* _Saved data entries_
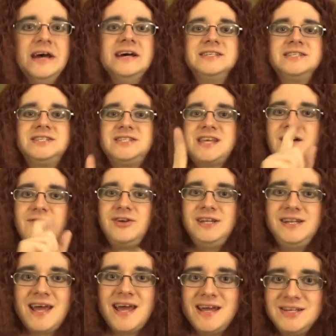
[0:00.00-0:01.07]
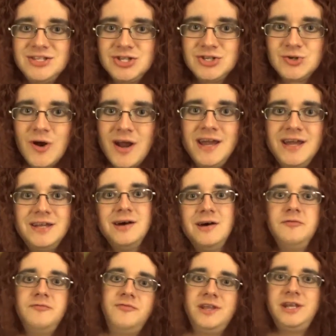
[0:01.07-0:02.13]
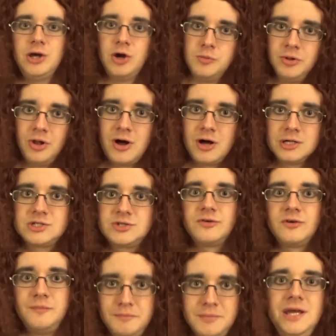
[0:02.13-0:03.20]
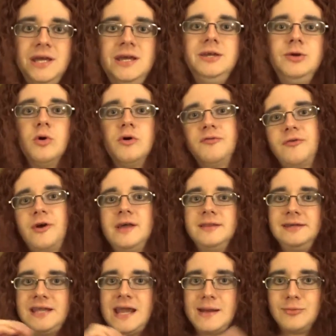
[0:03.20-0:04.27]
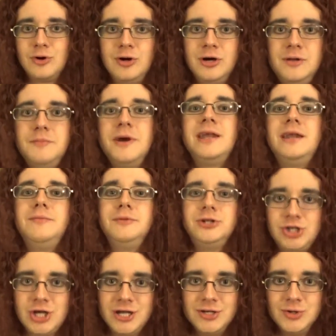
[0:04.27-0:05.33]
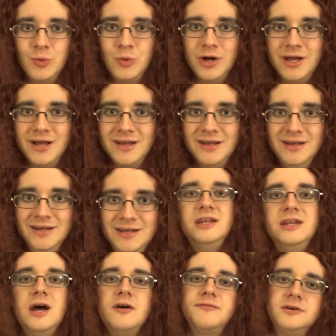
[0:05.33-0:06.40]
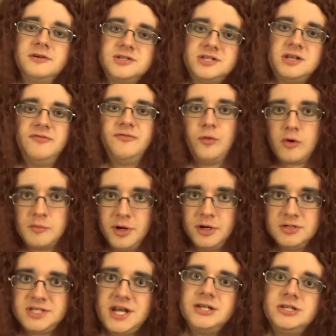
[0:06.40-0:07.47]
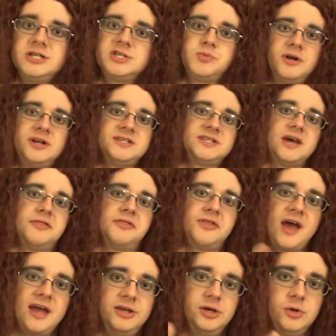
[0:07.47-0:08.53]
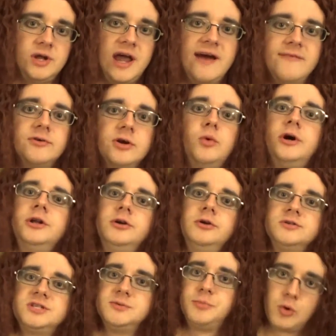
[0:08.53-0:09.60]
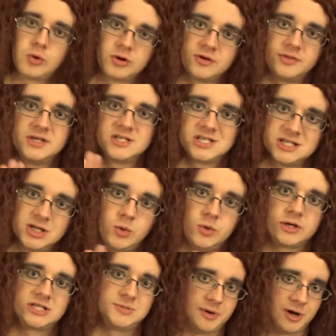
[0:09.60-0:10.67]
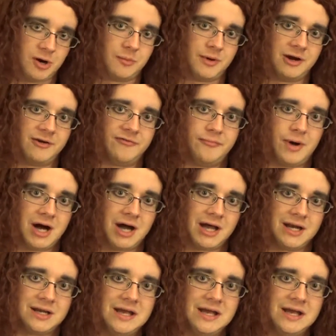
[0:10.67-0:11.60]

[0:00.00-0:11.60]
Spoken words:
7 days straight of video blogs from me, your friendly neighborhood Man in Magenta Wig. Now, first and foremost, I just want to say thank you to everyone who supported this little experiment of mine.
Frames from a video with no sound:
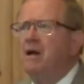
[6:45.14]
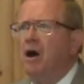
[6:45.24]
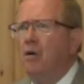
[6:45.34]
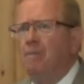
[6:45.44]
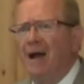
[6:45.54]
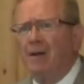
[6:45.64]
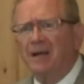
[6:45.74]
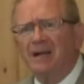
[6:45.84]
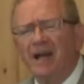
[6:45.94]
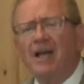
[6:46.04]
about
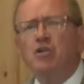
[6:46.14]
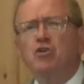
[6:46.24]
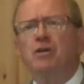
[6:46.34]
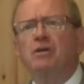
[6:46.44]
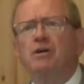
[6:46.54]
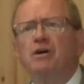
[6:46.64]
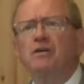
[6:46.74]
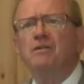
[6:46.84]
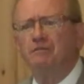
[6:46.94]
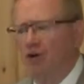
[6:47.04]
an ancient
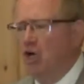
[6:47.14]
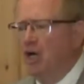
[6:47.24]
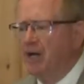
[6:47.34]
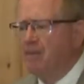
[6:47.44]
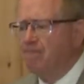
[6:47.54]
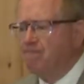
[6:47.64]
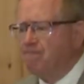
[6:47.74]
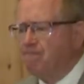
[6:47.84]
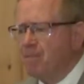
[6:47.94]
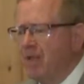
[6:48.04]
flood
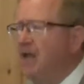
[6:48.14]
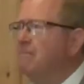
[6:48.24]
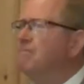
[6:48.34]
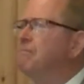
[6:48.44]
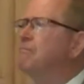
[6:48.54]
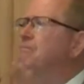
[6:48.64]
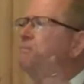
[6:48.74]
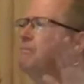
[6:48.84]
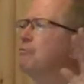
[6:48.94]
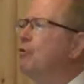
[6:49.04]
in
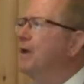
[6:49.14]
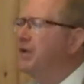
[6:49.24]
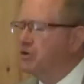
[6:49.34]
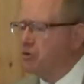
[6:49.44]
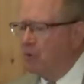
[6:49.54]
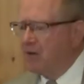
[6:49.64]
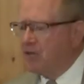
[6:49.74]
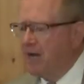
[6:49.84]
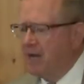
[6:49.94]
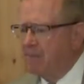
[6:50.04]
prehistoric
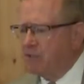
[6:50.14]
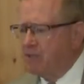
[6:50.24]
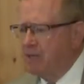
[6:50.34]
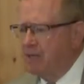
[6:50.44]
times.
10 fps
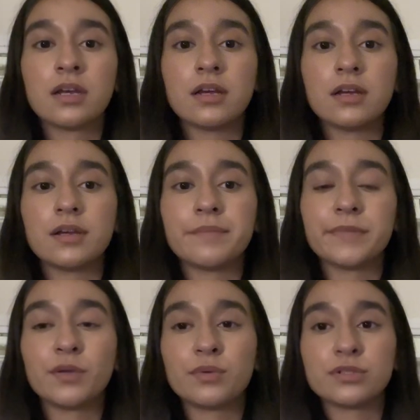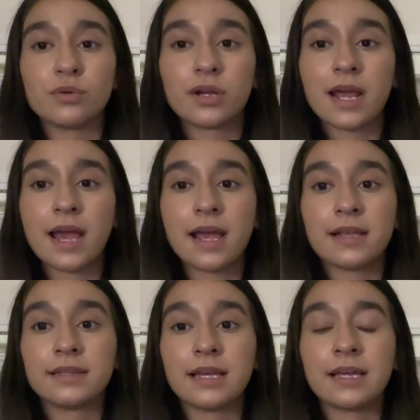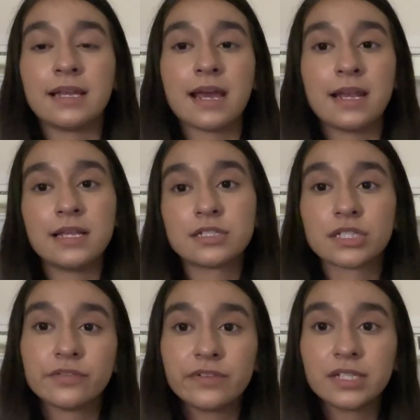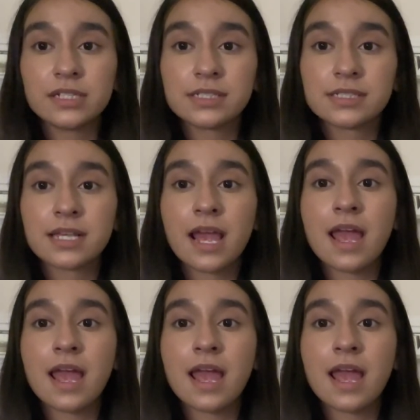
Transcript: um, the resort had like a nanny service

* _Problem to solve_
Repeat, word for word, each of the records, omitting any image they hold.

* _Task result_
[0:00.00-0:01.07]
[0:01.07-0:02.13]
[0:02.13-0:03.20]
[0:03.20-0:04.27]
[0:04.27-0:05.33]
[0:05.33-0:06.40]
[0:06.40-0:07.47]
[0:07.47-0:08.53]
[0:08.53-0:09.60]
[0:09.60-0:10.67]
[0:10.67-0:11.60]

[0:00.00-0:11.60]
Spoken words:
7 days straight of video blogs from me, your friendly neighborhood Man in Magenta Wig. Now, first and foremost, I just want to say thank you to everyone who supported this little experiment of mine.
Frames from a video with no sound:
[6:45.14]
[6:45.24]
[6:45.34]
[6:45.44]
[6:45.54]
[6:45.64]
[6:45.74]
[6:45.84]
[6:45.94]
[6:46.04]
about
[6:46.14]
[6:46.24]
[6:46.34]
[6:46.44]
[6:46.54]
[6:46.64]
[6:46.74]
[6:46.84]
[6:46.94]
[6:47.04]
an ancient
[6:47.14]
[6:47.24]
[6:47.34]
[6:47.44]
[6:47.54]
[6:47.64]
[6:47.74]
[6:47.84]
[6:47.94]
[6:48.04]
flood
[6:48.14]
[6:48.24]
[6:48.34]
[6:48.44]
[6:48.54]
[6:48.64]
[6:48.74]
[6:48.84]
[6:48.94]
[6:49.04]
in
[6:49.14]
[6:49.24]
[6:49.34]
[6:49.44]
[6:49.54]
[6:49.64]
[6:49.74]
[6:49.84]
[6:49.94]
[6:50.04]
prehistoric
[6:50.14]
[6:50.24]
[6:50.34]
[6:50.44]
times.
10 fps
Transcript: um, the resort had like a nanny service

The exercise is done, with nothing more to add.